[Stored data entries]
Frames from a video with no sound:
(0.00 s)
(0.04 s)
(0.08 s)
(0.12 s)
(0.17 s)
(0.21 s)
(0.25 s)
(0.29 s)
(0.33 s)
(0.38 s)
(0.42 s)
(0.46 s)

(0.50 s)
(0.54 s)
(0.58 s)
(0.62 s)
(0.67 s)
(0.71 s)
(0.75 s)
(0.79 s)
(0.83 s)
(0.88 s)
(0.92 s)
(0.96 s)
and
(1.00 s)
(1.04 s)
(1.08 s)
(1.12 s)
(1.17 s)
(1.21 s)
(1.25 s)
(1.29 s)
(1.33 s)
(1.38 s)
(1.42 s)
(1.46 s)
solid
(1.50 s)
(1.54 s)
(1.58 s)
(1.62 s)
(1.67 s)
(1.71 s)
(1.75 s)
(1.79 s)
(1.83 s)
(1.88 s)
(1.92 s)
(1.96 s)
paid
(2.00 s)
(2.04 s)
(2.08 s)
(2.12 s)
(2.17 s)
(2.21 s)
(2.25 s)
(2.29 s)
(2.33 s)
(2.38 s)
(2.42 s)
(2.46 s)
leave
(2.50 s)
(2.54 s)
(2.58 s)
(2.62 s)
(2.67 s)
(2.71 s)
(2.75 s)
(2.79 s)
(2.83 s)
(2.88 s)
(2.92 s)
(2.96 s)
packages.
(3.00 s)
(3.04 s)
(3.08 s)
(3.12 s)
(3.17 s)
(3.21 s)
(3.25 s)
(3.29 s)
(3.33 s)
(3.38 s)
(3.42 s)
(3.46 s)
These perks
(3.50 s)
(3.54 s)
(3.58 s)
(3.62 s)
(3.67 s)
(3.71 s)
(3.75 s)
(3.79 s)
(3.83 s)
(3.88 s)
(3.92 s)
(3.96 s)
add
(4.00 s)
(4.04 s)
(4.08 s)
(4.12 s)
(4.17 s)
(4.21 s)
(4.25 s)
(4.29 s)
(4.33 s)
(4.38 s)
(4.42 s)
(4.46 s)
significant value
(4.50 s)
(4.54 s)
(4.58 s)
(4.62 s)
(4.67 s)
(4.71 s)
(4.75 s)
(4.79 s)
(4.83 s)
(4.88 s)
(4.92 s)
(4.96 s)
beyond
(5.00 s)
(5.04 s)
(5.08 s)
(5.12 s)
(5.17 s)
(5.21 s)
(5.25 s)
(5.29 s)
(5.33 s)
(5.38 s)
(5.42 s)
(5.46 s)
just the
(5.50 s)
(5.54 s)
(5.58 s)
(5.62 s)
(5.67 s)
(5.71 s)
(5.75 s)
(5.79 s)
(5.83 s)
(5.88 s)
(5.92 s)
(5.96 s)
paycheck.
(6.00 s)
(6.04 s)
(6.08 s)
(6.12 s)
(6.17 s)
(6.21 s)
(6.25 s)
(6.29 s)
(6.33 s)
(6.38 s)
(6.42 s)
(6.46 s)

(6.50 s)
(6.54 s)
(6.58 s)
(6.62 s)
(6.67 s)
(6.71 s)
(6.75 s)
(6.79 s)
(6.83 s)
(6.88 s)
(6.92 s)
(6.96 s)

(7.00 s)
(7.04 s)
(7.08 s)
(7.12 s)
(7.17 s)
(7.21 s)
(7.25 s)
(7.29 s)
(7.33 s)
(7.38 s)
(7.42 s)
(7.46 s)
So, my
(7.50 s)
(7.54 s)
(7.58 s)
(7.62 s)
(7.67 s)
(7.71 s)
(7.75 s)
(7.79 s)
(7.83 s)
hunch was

• **ACTIVITY**
Return all of the data exactly as it reads.

• **SOLUTION TO THIS TASK**
Frames from a video with no sound:
(0.00 s)
(0.04 s)
(0.08 s)
(0.12 s)
(0.17 s)
(0.21 s)
(0.25 s)
(0.29 s)
(0.33 s)
(0.38 s)
(0.42 s)
(0.46 s)

(0.50 s)
(0.54 s)
(0.58 s)
(0.62 s)
(0.67 s)
(0.71 s)
(0.75 s)
(0.79 s)
(0.83 s)
(0.88 s)
(0.92 s)
(0.96 s)
and
(1.00 s)
(1.04 s)
(1.08 s)
(1.12 s)
(1.17 s)
(1.21 s)
(1.25 s)
(1.29 s)
(1.33 s)
(1.38 s)
(1.42 s)
(1.46 s)
solid
(1.50 s)
(1.54 s)
(1.58 s)
(1.62 s)
(1.67 s)
(1.71 s)
(1.75 s)
(1.79 s)
(1.83 s)
(1.88 s)
(1.92 s)
(1.96 s)
paid
(2.00 s)
(2.04 s)
(2.08 s)
(2.12 s)
(2.17 s)
(2.21 s)
(2.25 s)
(2.29 s)
(2.33 s)
(2.38 s)
(2.42 s)
(2.46 s)
leave
(2.50 s)
(2.54 s)
(2.58 s)
(2.62 s)
(2.67 s)
(2.71 s)
(2.75 s)
(2.79 s)
(2.83 s)
(2.88 s)
(2.92 s)
(2.96 s)
packages.
(3.00 s)
(3.04 s)
(3.08 s)
(3.12 s)
(3.17 s)
(3.21 s)
(3.25 s)
(3.29 s)
(3.33 s)
(3.38 s)
(3.42 s)
(3.46 s)
These perks
(3.50 s)
(3.54 s)
(3.58 s)
(3.62 s)
(3.67 s)
(3.71 s)
(3.75 s)
(3.79 s)
(3.83 s)
(3.88 s)
(3.92 s)
(3.96 s)
add
(4.00 s)
(4.04 s)
(4.08 s)
(4.12 s)
(4.17 s)
(4.21 s)
(4.25 s)
(4.29 s)
(4.33 s)
(4.38 s)
(4.42 s)
(4.46 s)
significant value
(4.50 s)
(4.54 s)
(4.58 s)
(4.62 s)
(4.67 s)
(4.71 s)
(4.75 s)
(4.79 s)
(4.83 s)
(4.88 s)
(4.92 s)
(4.96 s)
beyond
(5.00 s)
(5.04 s)
(5.08 s)
(5.12 s)
(5.17 s)
(5.21 s)
(5.25 s)
(5.29 s)
(5.33 s)
(5.38 s)
(5.42 s)
(5.46 s)
just the
(5.50 s)
(5.54 s)
(5.58 s)
(5.62 s)
(5.67 s)
(5.71 s)
(5.75 s)
(5.79 s)
(5.83 s)
(5.88 s)
(5.92 s)
(5.96 s)
paycheck.
(6.00 s)
(6.04 s)
(6.08 s)
(6.12 s)
(6.17 s)
(6.21 s)
(6.25 s)
(6.29 s)
(6.33 s)
(6.38 s)
(6.42 s)
(6.46 s)

(6.50 s)
(6.54 s)
(6.58 s)
(6.62 s)
(6.67 s)
(6.71 s)
(6.75 s)
(6.79 s)
(6.83 s)
(6.88 s)
(6.92 s)
(6.96 s)

(7.00 s)
(7.04 s)
(7.08 s)
(7.12 s)
(7.17 s)
(7.21 s)
(7.25 s)
(7.29 s)
(7.33 s)
(7.38 s)
(7.42 s)
(7.46 s)
So, my
(7.50 s)
(7.54 s)
(7.58 s)
(7.62 s)
(7.67 s)
(7.71 s)
(7.75 s)
(7.79 s)
(7.83 s)
hunch was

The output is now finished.